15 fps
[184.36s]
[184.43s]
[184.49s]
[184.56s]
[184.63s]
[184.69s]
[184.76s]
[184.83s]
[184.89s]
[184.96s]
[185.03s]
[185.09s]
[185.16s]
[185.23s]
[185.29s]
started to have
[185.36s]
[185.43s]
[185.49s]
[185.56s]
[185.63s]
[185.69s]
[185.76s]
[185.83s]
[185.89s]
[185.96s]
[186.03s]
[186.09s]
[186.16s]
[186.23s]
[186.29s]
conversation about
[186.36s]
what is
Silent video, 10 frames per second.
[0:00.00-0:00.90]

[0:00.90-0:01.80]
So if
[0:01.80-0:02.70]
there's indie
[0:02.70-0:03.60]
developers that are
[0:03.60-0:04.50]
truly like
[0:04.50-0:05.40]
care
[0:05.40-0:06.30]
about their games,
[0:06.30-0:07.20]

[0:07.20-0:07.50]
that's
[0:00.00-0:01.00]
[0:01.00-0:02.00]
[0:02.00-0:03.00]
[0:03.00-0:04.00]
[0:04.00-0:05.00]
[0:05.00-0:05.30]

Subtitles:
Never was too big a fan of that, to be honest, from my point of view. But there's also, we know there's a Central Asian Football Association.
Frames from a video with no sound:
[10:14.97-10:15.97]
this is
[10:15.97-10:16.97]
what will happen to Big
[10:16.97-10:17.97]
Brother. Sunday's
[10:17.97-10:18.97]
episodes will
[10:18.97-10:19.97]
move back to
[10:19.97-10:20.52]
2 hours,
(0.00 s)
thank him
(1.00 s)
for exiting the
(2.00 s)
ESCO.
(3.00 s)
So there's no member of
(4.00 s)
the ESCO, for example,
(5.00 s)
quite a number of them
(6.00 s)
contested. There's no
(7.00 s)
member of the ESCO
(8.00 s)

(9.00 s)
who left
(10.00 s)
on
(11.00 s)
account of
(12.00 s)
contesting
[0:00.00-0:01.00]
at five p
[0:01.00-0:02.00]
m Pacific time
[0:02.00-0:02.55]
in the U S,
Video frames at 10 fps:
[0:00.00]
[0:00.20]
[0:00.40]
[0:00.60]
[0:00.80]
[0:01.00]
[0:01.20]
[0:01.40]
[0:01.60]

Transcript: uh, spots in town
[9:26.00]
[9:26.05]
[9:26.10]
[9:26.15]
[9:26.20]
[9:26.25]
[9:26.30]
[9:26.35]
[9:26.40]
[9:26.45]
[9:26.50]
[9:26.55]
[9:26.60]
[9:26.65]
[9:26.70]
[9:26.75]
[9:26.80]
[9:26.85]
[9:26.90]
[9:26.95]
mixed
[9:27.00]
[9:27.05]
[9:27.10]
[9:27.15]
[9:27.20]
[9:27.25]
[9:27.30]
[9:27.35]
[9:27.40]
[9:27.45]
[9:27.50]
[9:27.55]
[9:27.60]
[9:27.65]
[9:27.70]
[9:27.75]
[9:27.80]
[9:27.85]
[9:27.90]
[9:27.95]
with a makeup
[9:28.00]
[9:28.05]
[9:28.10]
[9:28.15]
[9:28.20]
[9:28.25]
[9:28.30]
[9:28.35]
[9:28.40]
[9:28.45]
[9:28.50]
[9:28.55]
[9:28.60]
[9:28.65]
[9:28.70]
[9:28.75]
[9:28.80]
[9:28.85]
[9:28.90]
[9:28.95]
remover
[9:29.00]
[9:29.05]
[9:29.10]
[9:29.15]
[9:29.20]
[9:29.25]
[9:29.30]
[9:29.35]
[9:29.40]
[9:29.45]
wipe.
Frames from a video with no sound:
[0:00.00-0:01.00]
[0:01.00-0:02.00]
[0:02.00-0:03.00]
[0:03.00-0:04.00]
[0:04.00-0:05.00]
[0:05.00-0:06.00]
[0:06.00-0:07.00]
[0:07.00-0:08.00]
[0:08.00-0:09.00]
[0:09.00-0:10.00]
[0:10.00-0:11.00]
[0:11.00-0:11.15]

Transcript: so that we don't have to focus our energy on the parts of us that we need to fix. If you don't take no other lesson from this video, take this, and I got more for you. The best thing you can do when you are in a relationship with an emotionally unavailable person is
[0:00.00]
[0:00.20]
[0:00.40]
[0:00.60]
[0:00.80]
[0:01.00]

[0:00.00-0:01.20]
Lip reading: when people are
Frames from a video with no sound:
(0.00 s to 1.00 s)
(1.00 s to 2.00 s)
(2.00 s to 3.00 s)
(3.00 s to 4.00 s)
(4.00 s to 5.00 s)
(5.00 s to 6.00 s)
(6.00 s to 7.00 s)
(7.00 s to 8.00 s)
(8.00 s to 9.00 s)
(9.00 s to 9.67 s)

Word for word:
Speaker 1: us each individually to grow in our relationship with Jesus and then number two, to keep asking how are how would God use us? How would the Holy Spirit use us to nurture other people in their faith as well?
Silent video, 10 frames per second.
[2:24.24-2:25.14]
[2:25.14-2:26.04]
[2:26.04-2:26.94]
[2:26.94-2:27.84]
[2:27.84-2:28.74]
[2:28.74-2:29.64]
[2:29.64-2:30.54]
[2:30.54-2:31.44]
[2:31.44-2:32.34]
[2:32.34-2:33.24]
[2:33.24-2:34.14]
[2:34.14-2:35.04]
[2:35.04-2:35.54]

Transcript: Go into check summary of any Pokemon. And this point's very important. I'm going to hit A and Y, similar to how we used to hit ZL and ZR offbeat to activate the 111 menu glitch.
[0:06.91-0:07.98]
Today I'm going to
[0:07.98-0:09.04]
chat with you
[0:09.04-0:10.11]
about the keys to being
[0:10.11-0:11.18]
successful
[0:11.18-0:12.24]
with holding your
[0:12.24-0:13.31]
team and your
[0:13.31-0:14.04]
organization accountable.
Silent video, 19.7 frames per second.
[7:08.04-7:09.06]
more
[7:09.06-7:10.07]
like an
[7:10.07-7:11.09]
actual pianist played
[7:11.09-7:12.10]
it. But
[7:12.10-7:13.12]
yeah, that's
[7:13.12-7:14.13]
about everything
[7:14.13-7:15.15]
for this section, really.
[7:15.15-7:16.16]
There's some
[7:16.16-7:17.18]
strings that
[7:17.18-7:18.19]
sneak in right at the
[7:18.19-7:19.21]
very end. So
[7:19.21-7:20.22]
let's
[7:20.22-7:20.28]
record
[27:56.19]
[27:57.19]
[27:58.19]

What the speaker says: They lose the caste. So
****************************************
* YOUR TASK
Using the listing above, retype each line exactly.

* ANSWER
15 fps
[184.36s]
[184.43s]
[184.49s]
[184.56s]
[184.63s]
[184.69s]
[184.76s]
[184.83s]
[184.89s]
[184.96s]
[185.03s]
[185.09s]
[185.16s]
[185.23s]
[185.29s]
started to have
[185.36s]
[185.43s]
[185.49s]
[185.56s]
[185.63s]
[185.69s]
[185.76s]
[185.83s]
[185.89s]
[185.96s]
[186.03s]
[186.09s]
[186.16s]
[186.23s]
[186.29s]
conversation about
[186.36s]
what is
Silent video, 10 frames per second.
[0:00.00-0:00.90]

[0:00.90-0:01.80]
So if
[0:01.80-0:02.70]
there's indie
[0:02.70-0:03.60]
developers that are
[0:03.60-0:04.50]
truly like
[0:04.50-0:05.40]
care
[0:05.40-0:06.30]
about their games,
[0:06.30-0:07.20]

[0:07.20-0:07.50]
that's
[0:00.00-0:01.00]
[0:01.00-0:02.00]
[0:02.00-0:03.00]
[0:03.00-0:04.00]
[0:04.00-0:05.00]
[0:05.00-0:05.30]

Subtitles:
Never was too big a fan of that, to be honest, from my point of view. But there's also, we know there's a Central Asian Football Association.
Frames from a video with no sound:
[10:14.97-10:15.97]
this is
[10:15.97-10:16.97]
what will happen to Big
[10:16.97-10:17.97]
Brother. Sunday's
[10:17.97-10:18.97]
episodes will
[10:18.97-10:19.97]
move back to
[10:19.97-10:20.52]
2 hours,
(0.00 s)
thank him
(1.00 s)
for exiting the
(2.00 s)
ESCO.
(3.00 s)
So there's no member of
(4.00 s)
the ESCO, for example,
(5.00 s)
quite a number of them
(6.00 s)
contested. There's no
(7.00 s)
member of the ESCO
(8.00 s)

(9.00 s)
who left
(10.00 s)
on
(11.00 s)
account of
(12.00 s)
contesting
[0:00.00-0:01.00]
at five p
[0:01.00-0:02.00]
m Pacific time
[0:02.00-0:02.55]
in the U S,
Video frames at 10 fps:
[0:00.00]
[0:00.20]
[0:00.40]
[0:00.60]
[0:00.80]
[0:01.00]
[0:01.20]
[0:01.40]
[0:01.60]

Transcript: uh, spots in town
[9:26.00]
[9:26.05]
[9:26.10]
[9:26.15]
[9:26.20]
[9:26.25]
[9:26.30]
[9:26.35]
[9:26.40]
[9:26.45]
[9:26.50]
[9:26.55]
[9:26.60]
[9:26.65]
[9:26.70]
[9:26.75]
[9:26.80]
[9:26.85]
[9:26.90]
[9:26.95]
mixed
[9:27.00]
[9:27.05]
[9:27.10]
[9:27.15]
[9:27.20]
[9:27.25]
[9:27.30]
[9:27.35]
[9:27.40]
[9:27.45]
[9:27.50]
[9:27.55]
[9:27.60]
[9:27.65]
[9:27.70]
[9:27.75]
[9:27.80]
[9:27.85]
[9:27.90]
[9:27.95]
with a makeup
[9:28.00]
[9:28.05]
[9:28.10]
[9:28.15]
[9:28.20]
[9:28.25]
[9:28.30]
[9:28.35]
[9:28.40]
[9:28.45]
[9:28.50]
[9:28.55]
[9:28.60]
[9:28.65]
[9:28.70]
[9:28.75]
[9:28.80]
[9:28.85]
[9:28.90]
[9:28.95]
remover
[9:29.00]
[9:29.05]
[9:29.10]
[9:29.15]
[9:29.20]
[9:29.25]
[9:29.30]
[9:29.35]
[9:29.40]
[9:29.45]
wipe.
Frames from a video with no sound:
[0:00.00-0:01.00]
[0:01.00-0:02.00]
[0:02.00-0:03.00]
[0:03.00-0:04.00]
[0:04.00-0:05.00]
[0:05.00-0:06.00]
[0:06.00-0:07.00]
[0:07.00-0:08.00]
[0:08.00-0:09.00]
[0:09.00-0:10.00]
[0:10.00-0:11.00]
[0:11.00-0:11.15]

Transcript: so that we don't have to focus our energy on the parts of us that we need to fix. If you don't take no other lesson from this video, take this, and I got more for you. The best thing you can do when you are in a relationship with an emotionally unavailable person is
[0:00.00]
[0:00.20]
[0:00.40]
[0:00.60]
[0:00.80]
[0:01.00]

[0:00.00-0:01.20]
Lip reading: when people are
Frames from a video with no sound:
(0.00 s to 1.00 s)
(1.00 s to 2.00 s)
(2.00 s to 3.00 s)
(3.00 s to 4.00 s)
(4.00 s to 5.00 s)
(5.00 s to 6.00 s)
(6.00 s to 7.00 s)
(7.00 s to 8.00 s)
(8.00 s to 9.00 s)
(9.00 s to 9.67 s)

Word for word:
Speaker 1: us each individually to grow in our relationship with Jesus and then number two, to keep asking how are how would God use us? How would the Holy Spirit use us to nurture other people in their faith as well?
Silent video, 10 frames per second.
[2:24.24-2:25.14]
[2:25.14-2:26.04]
[2:26.04-2:26.94]
[2:26.94-2:27.84]
[2:27.84-2:28.74]
[2:28.74-2:29.64]
[2:29.64-2:30.54]
[2:30.54-2:31.44]
[2:31.44-2:32.34]
[2:32.34-2:33.24]
[2:33.24-2:34.14]
[2:34.14-2:35.04]
[2:35.04-2:35.54]

Transcript: Go into check summary of any Pokemon. And this point's very important. I'm going to hit A and Y, similar to how we used to hit ZL and ZR offbeat to activate the 111 menu glitch.
[0:06.91-0:07.98]
Today I'm going to
[0:07.98-0:09.04]
chat with you
[0:09.04-0:10.11]
about the keys to being
[0:10.11-0:11.18]
successful
[0:11.18-0:12.24]
with holding your
[0:12.24-0:13.31]
team and your
[0:13.31-0:14.04]
organization accountable.
Silent video, 19.7 frames per second.
[7:08.04-7:09.06]
more
[7:09.06-7:10.07]
like an
[7:10.07-7:11.09]
actual pianist played
[7:11.09-7:12.10]
it. But
[7:12.10-7:13.12]
yeah, that's
[7:13.12-7:14.13]
about everything
[7:14.13-7:15.15]
for this section, really.
[7:15.15-7:16.16]
There's some
[7:16.16-7:17.18]
strings that
[7:17.18-7:18.19]
sneak in right at the
[7:18.19-7:19.21]
very end. So
[7:19.21-7:20.22]
let's
[7:20.22-7:20.28]
record
[27:56.19]
[27:57.19]
[27:58.19]

What the speaker says: They lose the caste. So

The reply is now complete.